- Born: September 9, 1962 (age 62) Philadelphia, Pennsylvania
- Education: University of California, Berkeley
- Occupation(s): News anchor, reporter, correspondent of 48 Hours Mystery
- Notable credit: Emmy Award

= Troy Roberts (journalist) =

News reporter and correspondent for 48 Hours Mystery

Troy Roberts (born September 9, 1962) is an American television news reporter and correspondent for 48 Hours Mystery.

==Biography==
Roberts was born on September 9, 1962, in Philadelphia, Pennsylvania. He graduated from University of California, Berkeley, with a bachelor's degree in Political Science in 1984. Roberts lives in New York City.

==Career==
From 1985 to 1987, Roberts worked as a host and producer of a weekly newsmagazine show at KPIX-TV, a San Francisco-based, CBS-owned television company. From 1987 to 1990, he was a reporter for Portland-based KATU-TV. In 1990, he moved to New York to work at CBS-owned station WCBS-TV, reporting for Channel 2's This Morning and anchoring local news segments for CBS Morning News. In 1993, he joined CBS News to co-anchor the overnight broadcast of Up to the Minute, interviewing various newsmakers and personalities. From 1995 through 1996, Roberts co-anchored CBS Morning News.

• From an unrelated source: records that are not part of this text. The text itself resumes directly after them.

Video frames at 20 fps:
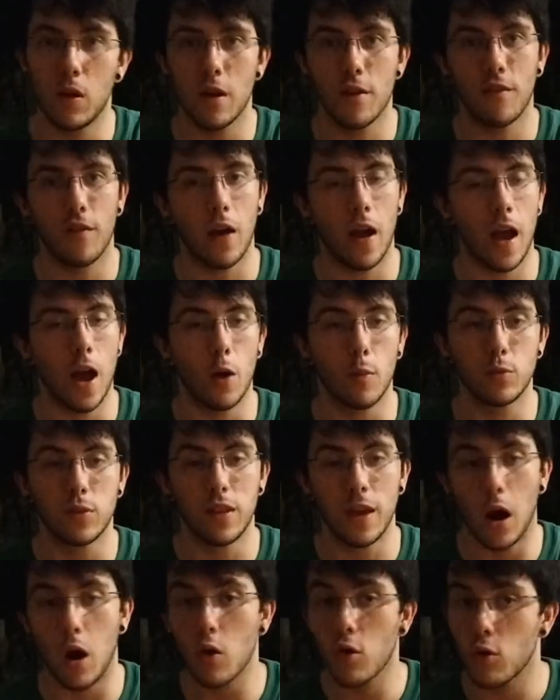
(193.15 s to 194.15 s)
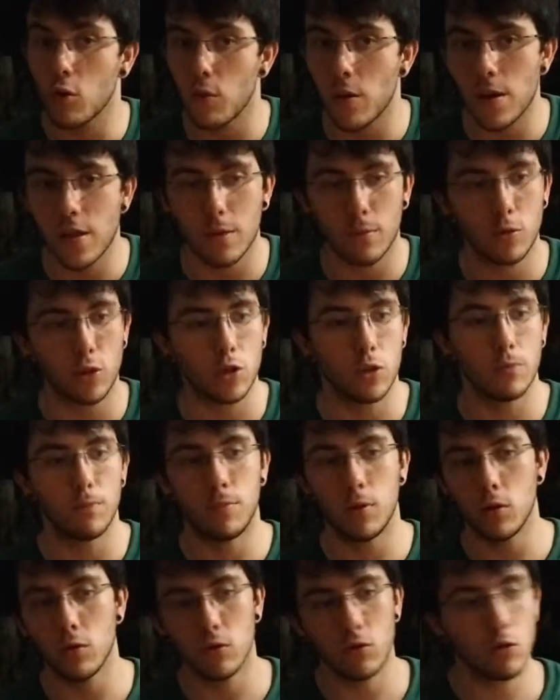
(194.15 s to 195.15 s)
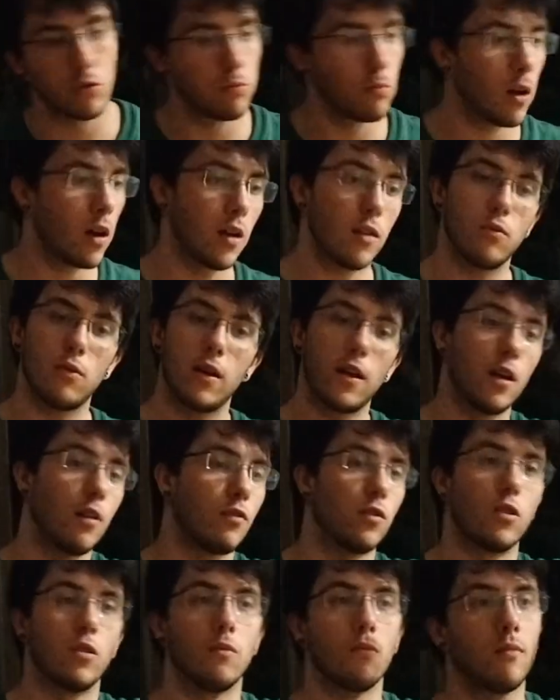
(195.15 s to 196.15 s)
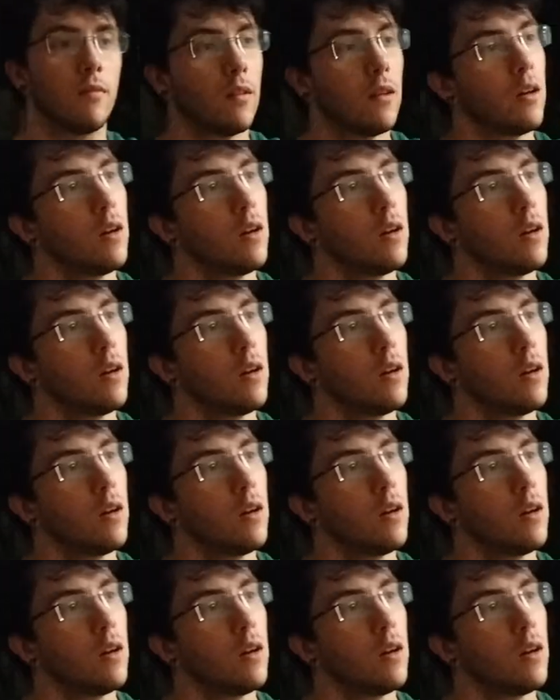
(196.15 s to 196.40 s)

if I helped the algorithm to boost my whatever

Roberts was most recently a correspondent for 48 Hours and had been in this role with CBS since 1998. He has earned an Alfred I. DuPont-Columbia Award and two Emmy awards. He was awarded his first Emmy for coverage of the 1996 Olympic Summer Games in Atlanta and the bombing that occurred during the event. In 2013, he distinguished himself with his Emmy winning report on the manhunt and capture of the Boston Marathon bombing suspects. Roberts was also part of the team coverage of the Newtown, Conn., elementary school shooting which earned CBS News a 2014 DuPont-Columbia award.

At CBS News, he served as a correspondent for the CBS Evening News, CBS News Sunday Morning and CBS This Morning. Roberts has been an alternate news reader for CBS This Morning and substitute anchor for the networks weekend editions of CBS Evening News. He also anchored the true crime series Hard Evidence.

In 2015, Roberts created and co-executive produced the OWN network documentary Sag Harbor, a look inside one of America's more exclusive and historically significant African-American beach community in New York's The Hamptons. In 2017, Roberts joined NBC Universal where he has worked as an NBC special correspondent for Dateline. He is the anchor of the Oxygen series Killer Motive.

== Personal life ==
He was inspired to adopt a child after he covered the story of a girl who was returned by her adoptive family.